## Excerpted data
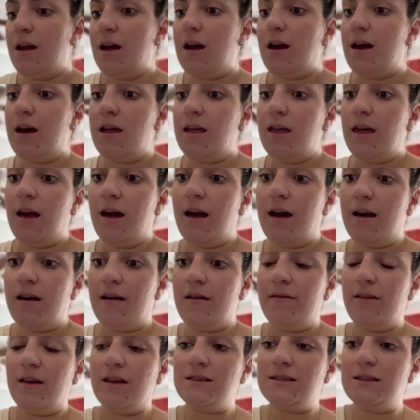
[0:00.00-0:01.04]
I
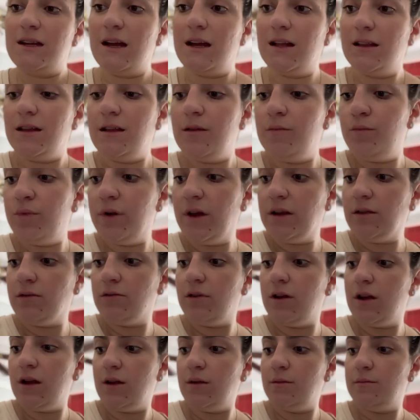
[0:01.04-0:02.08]
have Italian
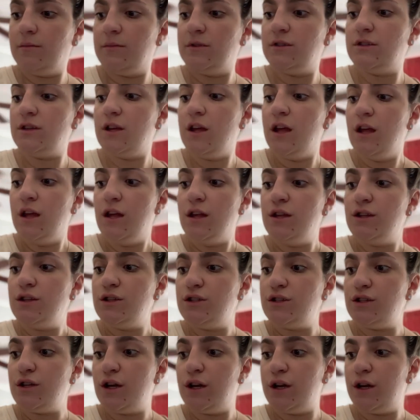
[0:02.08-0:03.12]
breadcrumbs,
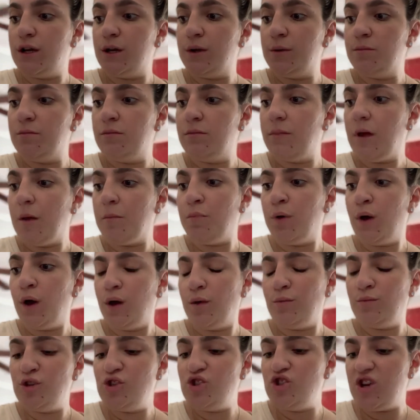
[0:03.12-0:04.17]
some
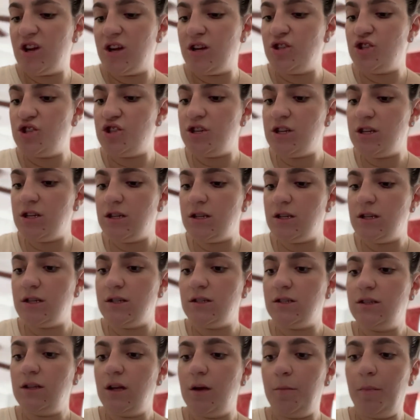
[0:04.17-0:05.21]
Parmesan
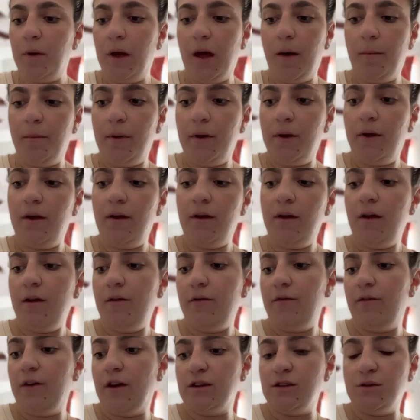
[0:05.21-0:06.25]
cheese, pepper,
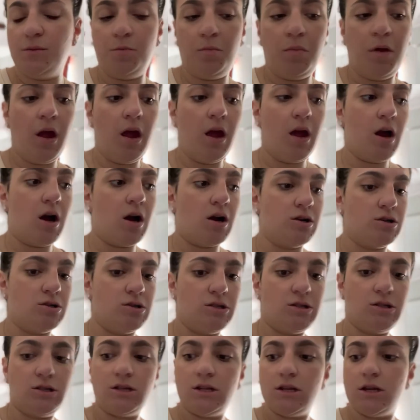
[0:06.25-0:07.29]
fresh
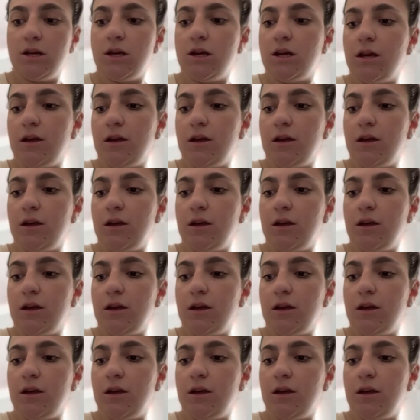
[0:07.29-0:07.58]
parsley.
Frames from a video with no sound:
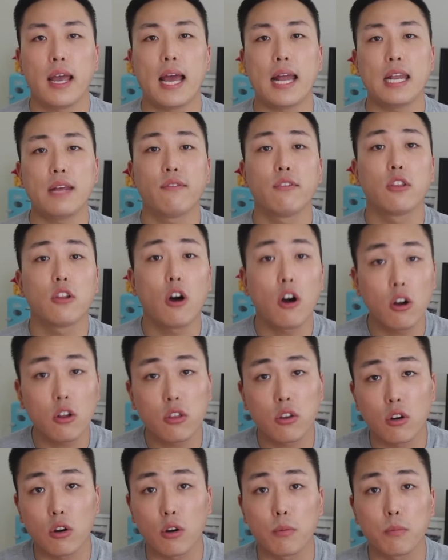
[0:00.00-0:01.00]
and even
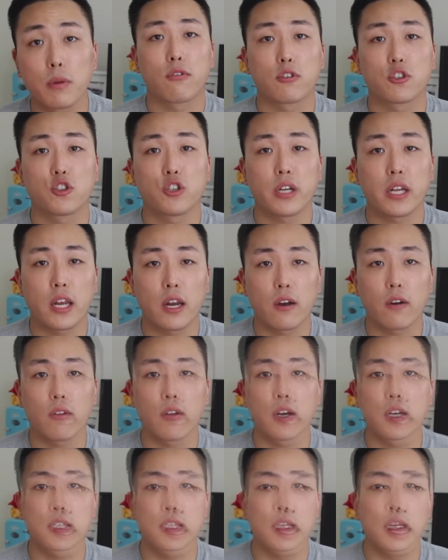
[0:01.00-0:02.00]
long-term, for treating hair
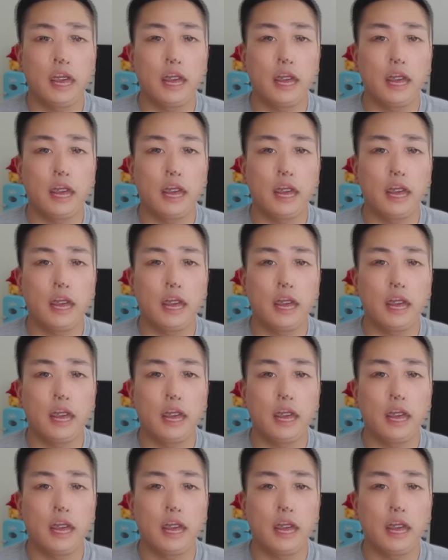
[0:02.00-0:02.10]
loss.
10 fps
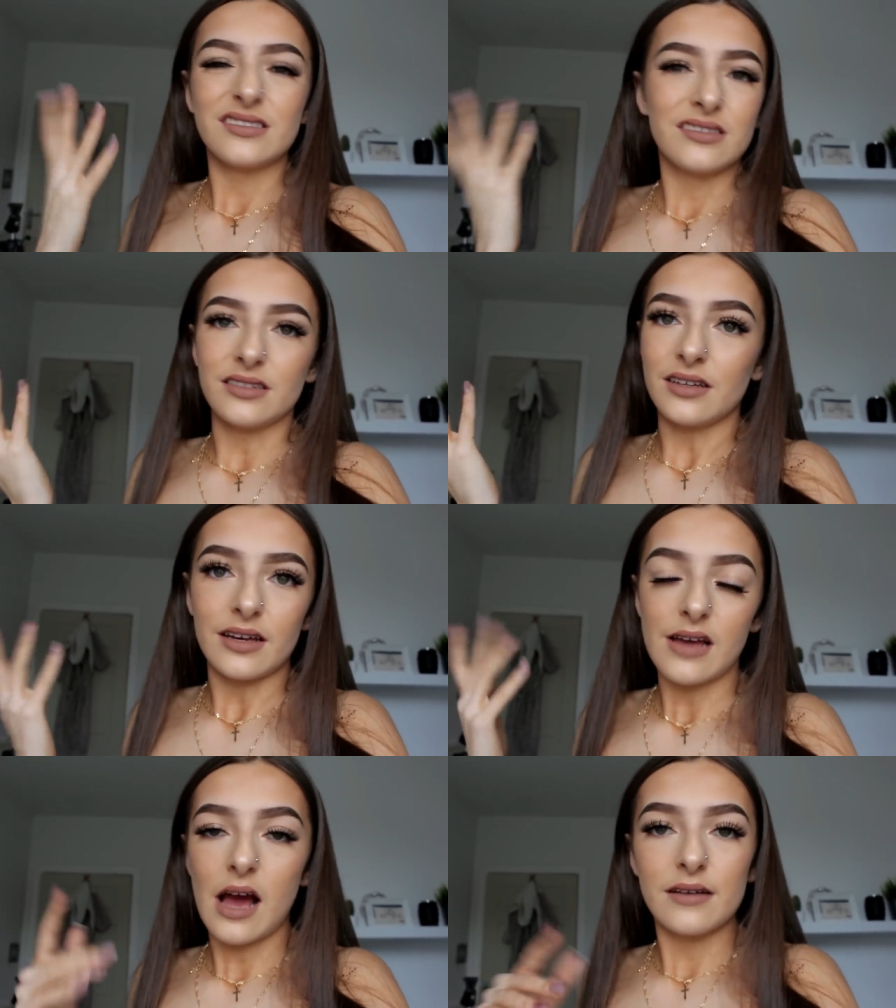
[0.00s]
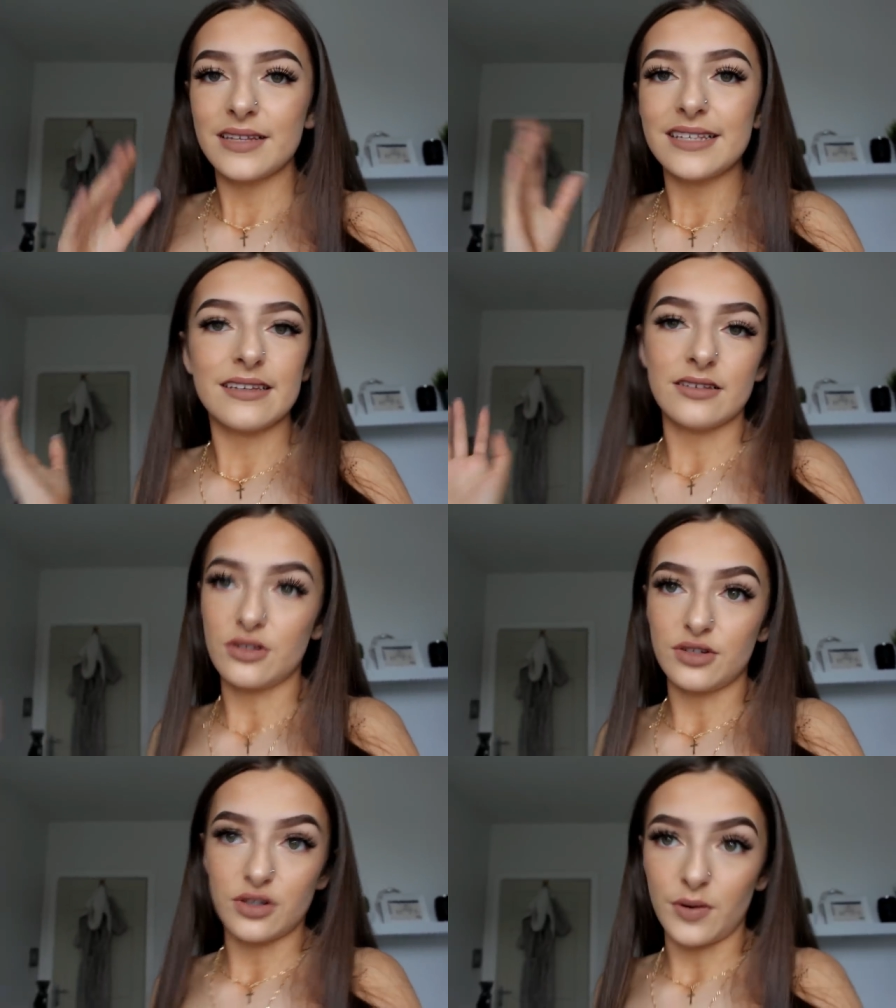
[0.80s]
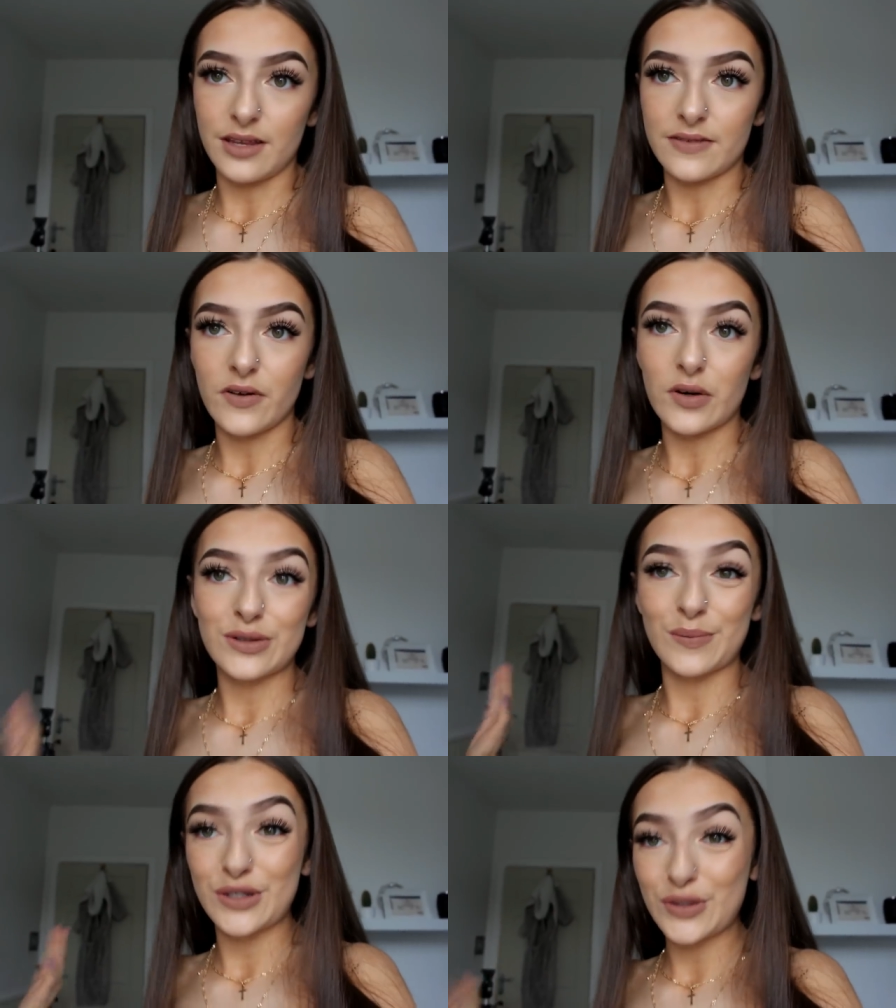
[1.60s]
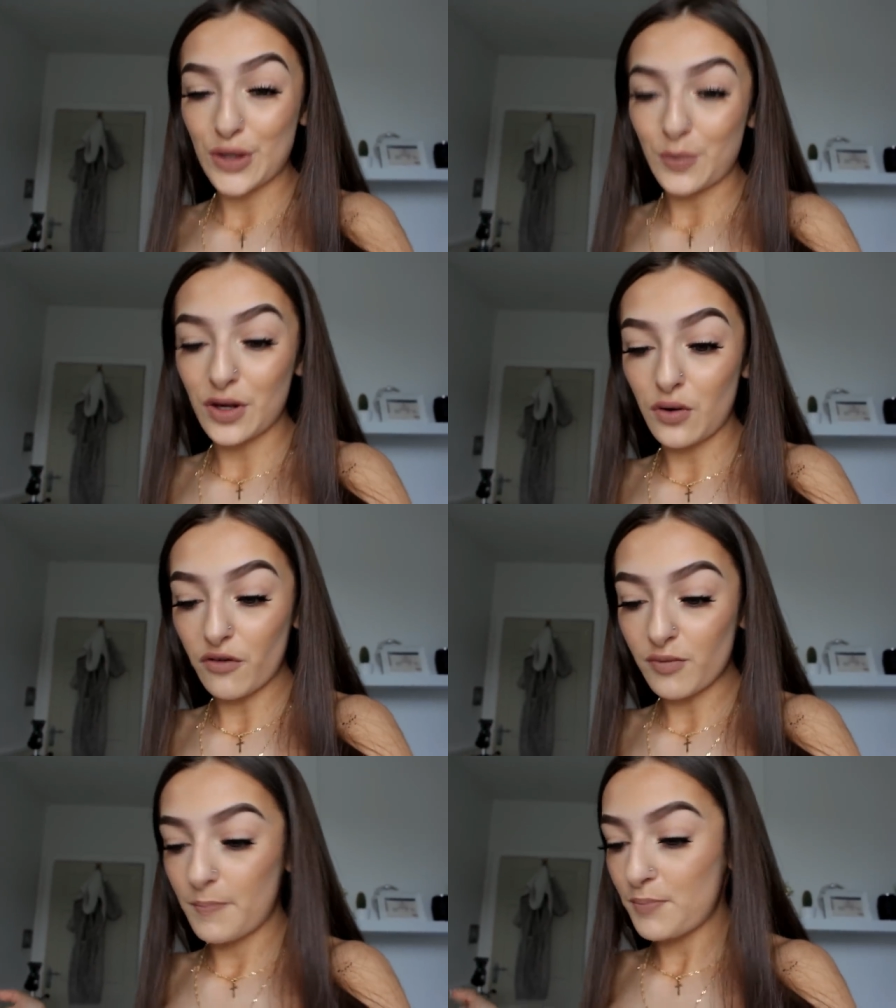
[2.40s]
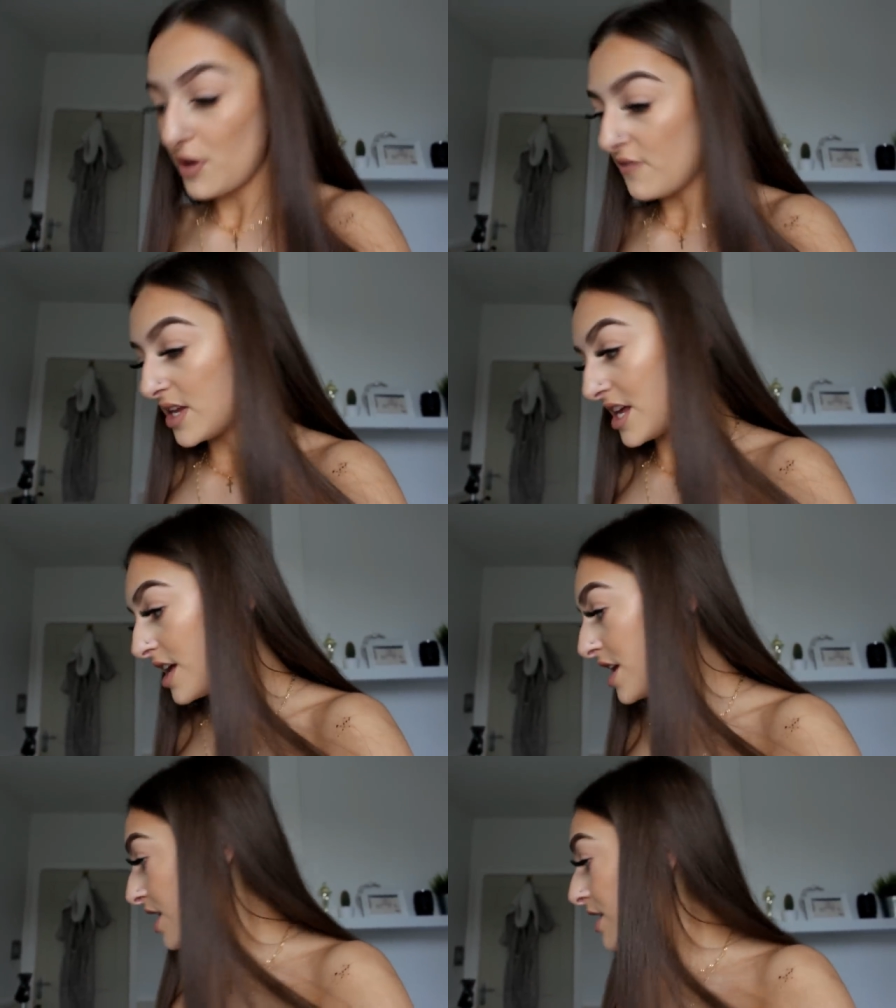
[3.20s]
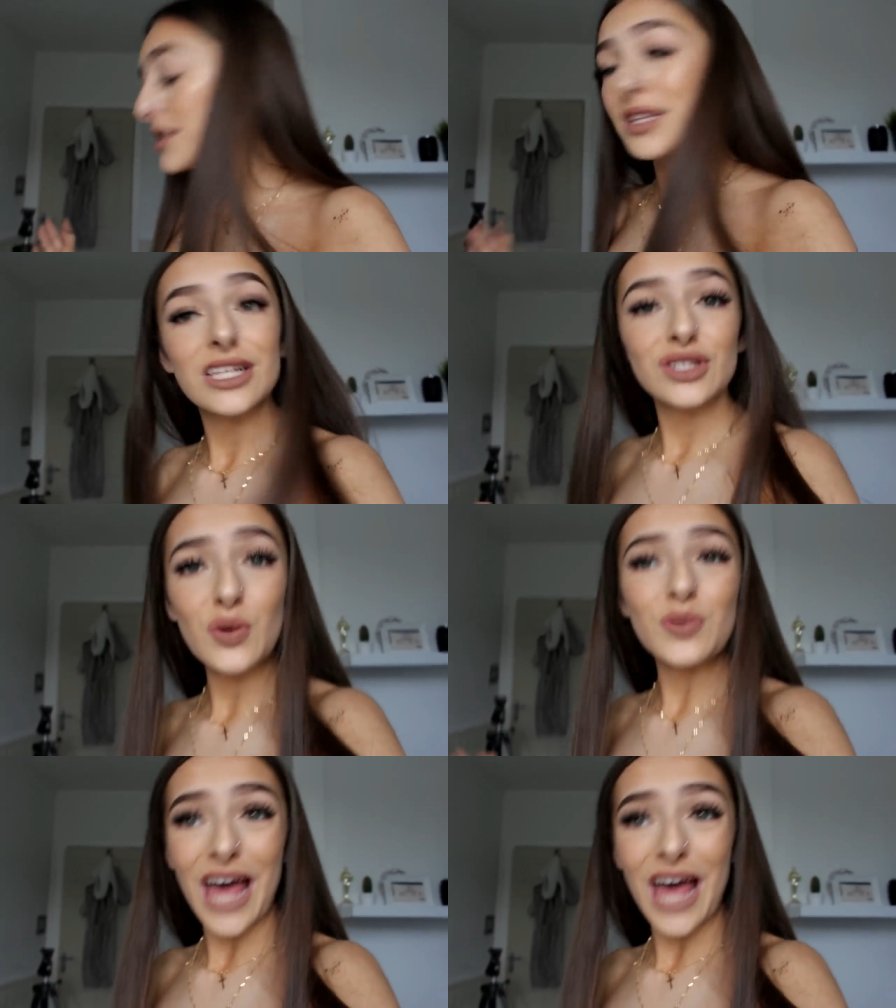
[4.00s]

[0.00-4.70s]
yeah I, it's easy to just show it in this vlog so I'm going to show you what I got for my birthday so let's do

## Task description
Reproduce nothing but the lines that run from the line containing "[0:02.00-0:02.10]" through the last line of the records, inclusive. Omit the pictures.

## Response area
[0:02.00-0:02.10]
loss.
10 fps
[0.00s]
[0.80s]
[1.60s]
[2.40s]
[3.20s]
[4.00s]

[0.00-4.70s]
yeah I, it's easy to just show it in this vlog so I'm going to show you what I got for my birthday so let's do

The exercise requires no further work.